Steven Spielberg and Amblin Entertainment? Check. J J Abrams and Bad Robot Productions? Check. Science fiction meets zombie thriller? Check. Good fun? Check. Intelligent? Umm...
J J Abrams is the man who gave us the LOST series, and then made Star Trek popular all over again. He also directed Mission Impossible III
, and is known for his passion for conspiracy theories (refer to LOST). So when he joined hands with the E.T. creator, Steven Spielberg, the world waited with bated breath to see what they would come up with.
And Super 8 does not disappoint, at least, not in the aspects that you expect to be great. In a 1970s Ohio steel town, Joe (Joel Courtney) has just lost his mother, and his father, Deputy Jackson Lamb (Kyle Chandler), is having a tough time living alone with his son. Life goes on, however, and there are important projects to finish - like the zombie movie that Joe's best friend Charles (Riley Griffiths) is filming in Super 8 format. (Trivia - Abrams was a Super 8 fanatic as a teenager, and that is how he first met with Spielberg, who wanted some of his Super 8 films restored.)
Joe is the make-up guy, sound guy and special effects guy, and therefore an integral part of the team of young teens who are involved in Charles' movie. When Charles casts Alice (Elle Fanning), who Joe has a crush on, things promise to get exciting.
One day, while the team is filming at a at a railway station, a train is passing by when a pickup truck deliberately drives headlong into the oncoming train and a massive accident occurs. As the kids flee, the camera keeps filming the sequence of events.
The story is a thriller, with science fiction and conspiracy theories incorporated into it. The movie is a tribute to not just popular old sci-fis, such as The Day The Earth Stood Still, but also to zombie movies such as Dawn Of The Dead and Planet Terror. The concept of a quintessential quiet American small town exposed to extraordinary events has been dealt with before, true, but Abrams adds nuances that fill Super 8 with moments that make you go 'Ooh!'.
And then there are the visual effects. The train-accident sequence has to be, by far, one of the most superior examples of a portrayal of disaster. The production design is subtle, and the only 70s stereotype is the long-haired teenager who runs the film processing store. If you watch carefully, you will notice a few allusions to Spielberg's earlier films, and also to works of Abrams, especially LOST.

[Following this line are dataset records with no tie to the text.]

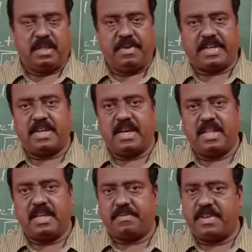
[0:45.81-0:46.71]
vector
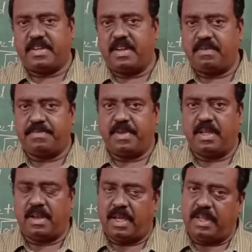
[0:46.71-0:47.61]
equation of
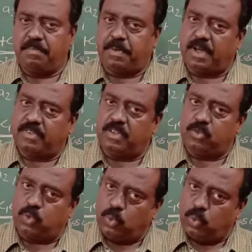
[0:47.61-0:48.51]
a line passing
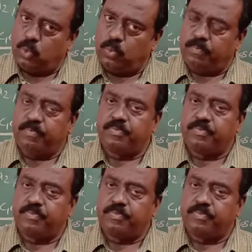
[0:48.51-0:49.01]
through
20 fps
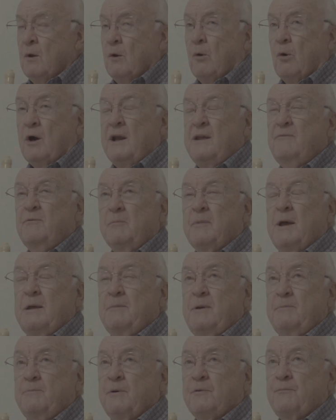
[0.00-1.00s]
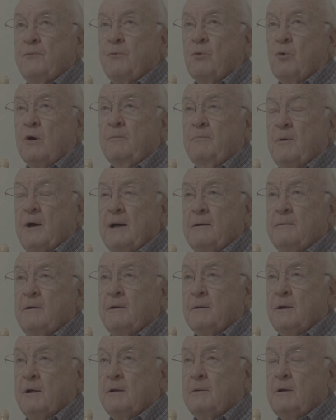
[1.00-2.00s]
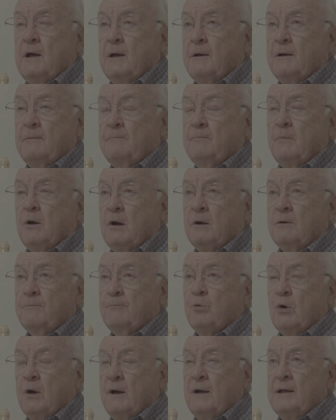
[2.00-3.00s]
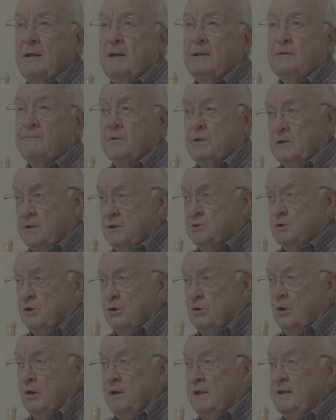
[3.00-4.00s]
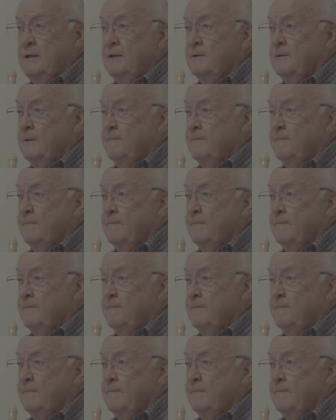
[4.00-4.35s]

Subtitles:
or even maybe before, by Mark Bryant, the attorney,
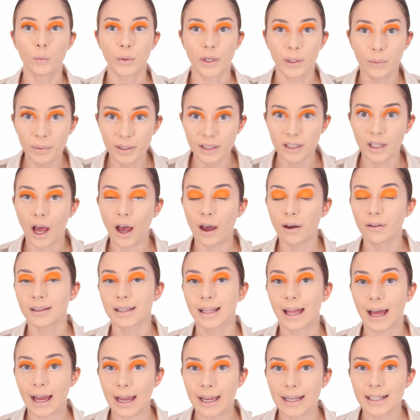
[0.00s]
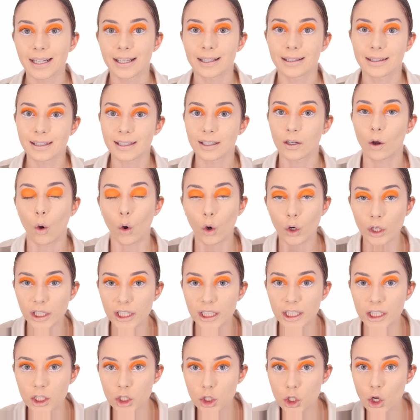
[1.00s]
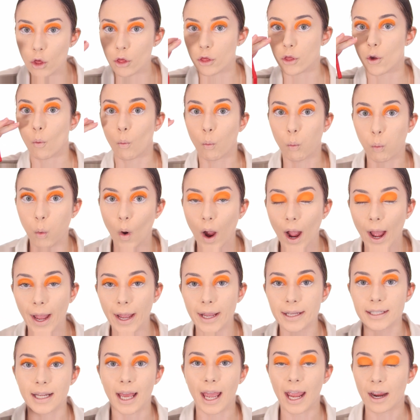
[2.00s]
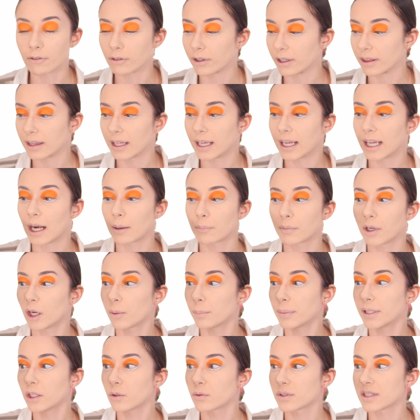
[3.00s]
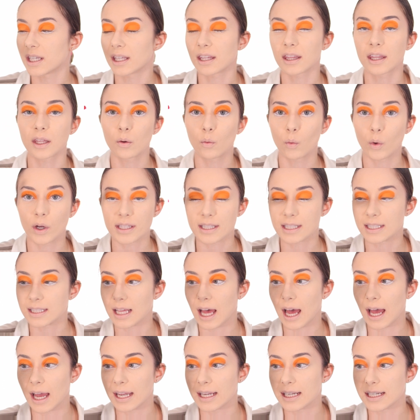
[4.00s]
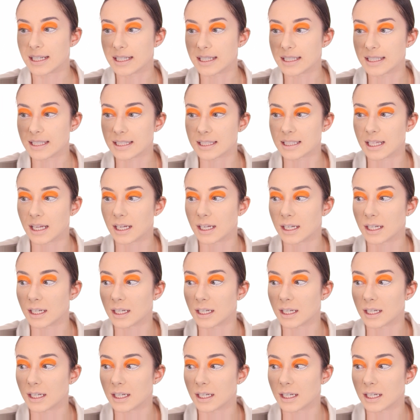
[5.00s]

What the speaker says: We will outline the orange, the white, everything. And I'm going to be using the one size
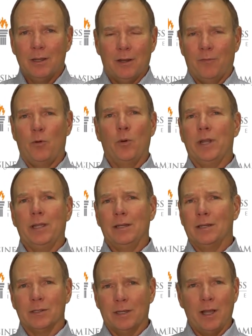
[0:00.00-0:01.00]
Avoiding
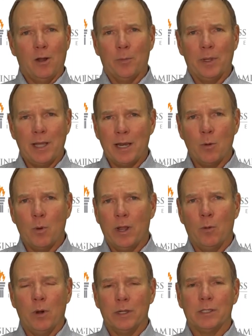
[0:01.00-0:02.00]
doesn't help in any
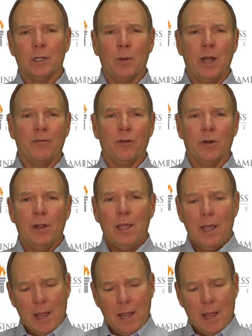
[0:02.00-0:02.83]
way whatsoever.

However, the best part of the film is the Super 8 movie that the youngsters are shooting. With typical indifference to the bizarre drama that unfolds around them, the kids use the train wreck and army trucks as backdrops for their movie, with a seriousness that would put a professional to shame.
The young actors are convincingly and naturally talented. Elle Fanning is a pro, and will soon be competition for elder sister Dakota. She is perfect for the role of the wistful young girl from a broken home. Joel Courtney is a treat to watch, as he portrays sorrow, melancholy, joy and camaraderie. The friendship between their characters develops under unusual circumstances, but they bond instantly.
The scene-stealers are Riley Griffiths as the bullying leader of the group and Ryan Lee as the pyromaniac. Look out for the scene where Charles tells Joe that he is not upset with the former because he refused to let his toy train be blown up for the movie, but because Joe has never considered that Charles may have a thing for Alice himself.
Spielberg and Abrams wanted to tell a story of kids making a film and the consequent adventures. They also hope that youngsters will be inspired to come up with ideas and make their own movies, with friends. The only bummer in this otherwise fascinating movie is the ending - a little too convenient and a no-brainer.
Watch this movie for a nostalgic trip to the days when kids loved to go out of the house and indulge in some outdoor activity or the other. And yes, you have
to watch the end credits - for The Case, the complete short film by Joe, Charles and his friends.